Isabel Rey González y David Mouteira Quibén

Isabel Rey González y David Mouteira Quibén

David Mouteira, taxista jubilado de Pontevedra, se marchó de su casa en ambulancia el día 19 de marzo convencido de que algo grave le pasaba, y de que, posiblemente, eso que le estaba haciendo sentir tan mal fuese el coronavirus. De hecho, y viendo que su mujer llevaba ya días muy pachucha, que apenas lograba comer, que sus hijos también estaban enfermos y que a él le empezaba a faltar la respiración, le dijo a los sanitarios que fueron a buscarle: «Sei que teño ese demo dentro». No le falló la intuición. Su mujer, Isabel Rey, también contagiada por coronavirus, falleció 48 horas después en el domicilio y él, a causa del covid-19, solo le sobrevivió unos días. No pudieron despedirse ni entre ellos ni de nadie. De hecho, se murieron mientras gran parte de la familia caía enferma por el virus. Sus tres hijos, huérfanos de ese beso del adiós, se deshacen en agradecimientos al personal municipal que se hizo cargo de la situación, y a ellos les prometen que pronto descansarán juntos.

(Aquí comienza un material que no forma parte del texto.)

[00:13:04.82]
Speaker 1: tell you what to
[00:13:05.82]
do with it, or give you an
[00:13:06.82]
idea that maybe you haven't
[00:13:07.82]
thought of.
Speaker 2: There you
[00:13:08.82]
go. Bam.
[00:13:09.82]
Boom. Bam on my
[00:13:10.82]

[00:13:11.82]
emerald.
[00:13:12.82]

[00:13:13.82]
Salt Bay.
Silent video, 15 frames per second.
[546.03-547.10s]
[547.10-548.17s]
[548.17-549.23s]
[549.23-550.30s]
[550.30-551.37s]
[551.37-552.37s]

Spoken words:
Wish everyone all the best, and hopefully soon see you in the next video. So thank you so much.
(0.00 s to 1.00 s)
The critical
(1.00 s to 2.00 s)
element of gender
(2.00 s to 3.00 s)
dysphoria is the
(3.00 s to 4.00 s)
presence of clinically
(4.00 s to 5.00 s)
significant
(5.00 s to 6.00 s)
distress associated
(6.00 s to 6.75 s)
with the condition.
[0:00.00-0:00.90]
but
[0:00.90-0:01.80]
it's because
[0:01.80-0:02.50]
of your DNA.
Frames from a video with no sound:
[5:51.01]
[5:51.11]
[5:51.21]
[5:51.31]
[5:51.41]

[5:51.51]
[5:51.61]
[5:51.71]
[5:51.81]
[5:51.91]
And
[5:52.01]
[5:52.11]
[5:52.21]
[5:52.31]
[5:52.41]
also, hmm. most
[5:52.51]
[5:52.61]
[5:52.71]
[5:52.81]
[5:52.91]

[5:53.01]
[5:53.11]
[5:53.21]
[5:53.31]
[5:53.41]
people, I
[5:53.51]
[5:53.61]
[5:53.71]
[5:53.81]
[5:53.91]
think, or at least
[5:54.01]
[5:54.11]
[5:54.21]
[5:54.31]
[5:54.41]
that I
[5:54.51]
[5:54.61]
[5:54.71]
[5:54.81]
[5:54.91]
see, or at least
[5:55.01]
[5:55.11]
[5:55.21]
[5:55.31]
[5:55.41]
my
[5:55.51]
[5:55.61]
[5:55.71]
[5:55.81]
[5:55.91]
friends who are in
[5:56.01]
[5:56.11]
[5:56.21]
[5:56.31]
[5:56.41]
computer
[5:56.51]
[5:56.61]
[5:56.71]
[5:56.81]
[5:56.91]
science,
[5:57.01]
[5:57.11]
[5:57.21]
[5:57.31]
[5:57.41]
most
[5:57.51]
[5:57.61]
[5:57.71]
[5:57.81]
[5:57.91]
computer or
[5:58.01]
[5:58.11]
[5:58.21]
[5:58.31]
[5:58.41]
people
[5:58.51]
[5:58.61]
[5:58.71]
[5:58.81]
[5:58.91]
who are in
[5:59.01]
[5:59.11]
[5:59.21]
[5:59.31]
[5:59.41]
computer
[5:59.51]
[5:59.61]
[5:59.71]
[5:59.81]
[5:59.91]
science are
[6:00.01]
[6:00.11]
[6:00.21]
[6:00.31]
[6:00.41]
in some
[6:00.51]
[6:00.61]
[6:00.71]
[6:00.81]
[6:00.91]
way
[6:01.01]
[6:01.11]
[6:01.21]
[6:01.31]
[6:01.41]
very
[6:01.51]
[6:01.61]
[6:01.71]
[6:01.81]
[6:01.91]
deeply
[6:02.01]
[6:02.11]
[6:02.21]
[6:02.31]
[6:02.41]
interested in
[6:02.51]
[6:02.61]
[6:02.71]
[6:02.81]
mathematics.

El 4 de julio, tal y como ellos querían, la familia se reunirá en Quireza (en Cerdedo, el lugar de origen de ambos) y allí quedarán para siempre sus cenizas.

David e Isabel tuvieron una vida de lucha para sacar adelante a sus tres hijos y a su querido sobrino Sesé, al que cuidaron como a un hijo más mientras sus padres estaban en la emigración. David había emigrado en la juventud a Venezuela y, a la vuelta, se hizo taxista. Ella, Isabel, era ama de casa. Pero era mucho más que eso; era la generosidad vestida de mujer. Si alguien de Cerdedo iba al hospital, ahí estaba Isabel para ir a visitarle o cuidarle. Si algún emigrante suizo, como su hermana, necesitaba que le arreglasen papeles en Galicia, ahí iba ella también. 

Nunca se rendía. Quizás por eso, cuando a raíz de un problema en una rodilla su salud empeoró, ella decidió seguir tirando del carro. Era feliz viendo a toda la familia a la mesa. Se preocupaba mucho más por los suyos que por esa pierna que a veces tenía que llevar a rastras. A finales de febrero, una infección de orina la obligó a ingresar en el hospital. La cuidó allí su hija mayor. Y, ya de vuelta a casa, Isabel comenzó con malestar generalizado y negándose a probar bocado. 

Los primeros días, nadie pensó en coronavirus. Pero su hija, la que la había cuidado en el hospital, estuvo también grave. De hecho, necesitó hospitalización. Y así se fueron atando cabos. No dio tiempo ya a que Isabel fuese al hospital. Murió en casa mientras su marido viajaba a Montecelo para ver si él tenía una oportunidad. Desafortunadamente, no la encontró.